COLONY. 10 tonight, USA.

What would it take to turn Los Angeles into a bicycle-friendly city? An alien invasion, suggests "Colony," a new sci-fi drama premiering tonight on USA that's not so much about extraterrestrials as it is about life in a U.S. city under occupation.

A city that seems finally to have tamed its legendary traffic and made the roads safe for two-wheelers.

There may be something peculiarly American about the belief that we could be conquered only by a force from beyond the stars, but "Colony," from Carlton Cuse ("Lost") and Ryan Condal ("Hercules"), seems more interested in how humans behave toward one another when resistance might be futile.

Josh Holloway ("Lost") and Sarah Wayne Callies ("The Walking Dead") play Will and Katie Bowman, who live in an inland sector of the city, cut off from the Pacific coast by a wall of whose size and splendor Donald Trump can only dream.

Somewhere on the other side of that wall, in the Santa Monica bloc, is one of their three children, 12-year-old Charlie, who became separated from his family during The Arrival and hasn't been heard from since.

So, bikes aside, things are tough. Killer drones patrol the city, gunning for lawbreakers (including anyone carrying a weapon). Curfews are strict. The black market may be the only source of some necessities.

Will, a former FBI agent working incognito as an auto mechanic to avoid being put to work by the totalitarian proxy government, wants to find Charlie.

Kate, missing her lost son but protective of their remaining two children, is also trying to help her sister Maddie (Amanda Righetti, "The Mentalist") locate insulin for her diabetic child, diabetes being one of the conditions the government's deemed unworthy of treatment.

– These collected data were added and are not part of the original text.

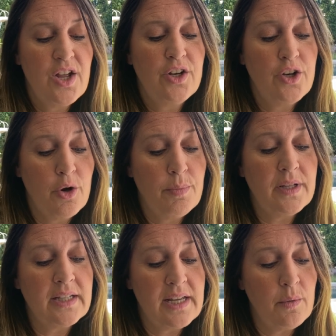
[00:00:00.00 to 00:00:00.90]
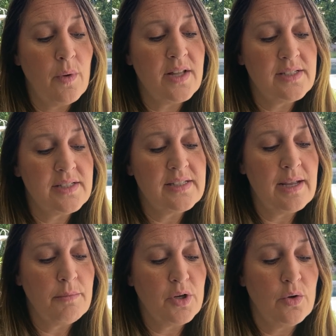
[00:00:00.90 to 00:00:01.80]
No, Billy, it was the
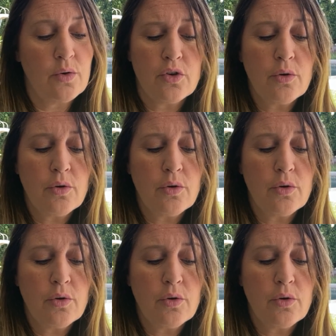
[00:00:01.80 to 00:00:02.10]
same coon.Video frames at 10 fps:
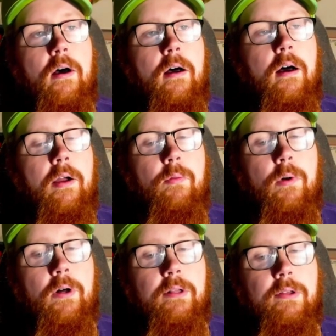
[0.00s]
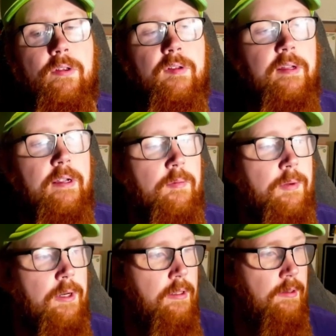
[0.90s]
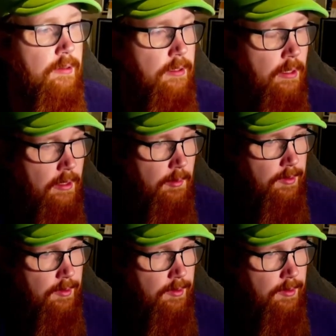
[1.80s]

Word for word: I want to sneeze, but it didn't let me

"Colony," which pits a nascent resistance against the well-armed and cared-for collaborators - including an almost impish Peter Jacobson as a proxy government leader named Snyder - hits some of the same notes as Amazon's "The Man in the High Castle," inviting viewers to ask themselves how far they'd go to seek freedom if their loved ones' safety lay in just keeping their heads down, or even helping their oppressors.

Holloway and Callies, no strangers to speculative, high-stakes drama, make a formidable pair as characters human enough to be relatable, skilled enough be potentially heroic.

Los Angeles, to be honest, has never looked better.

Starting next week, Carl Weathers and Kathy Baker turn up in recurring roles.

In the three episodes I've seen, the aliens remain distant, revealing themselves mostly in a flurry of high-velocity comings and goings and in the fear they generate in the conquered.

"Colony" doesn't miss them. This story's all about us.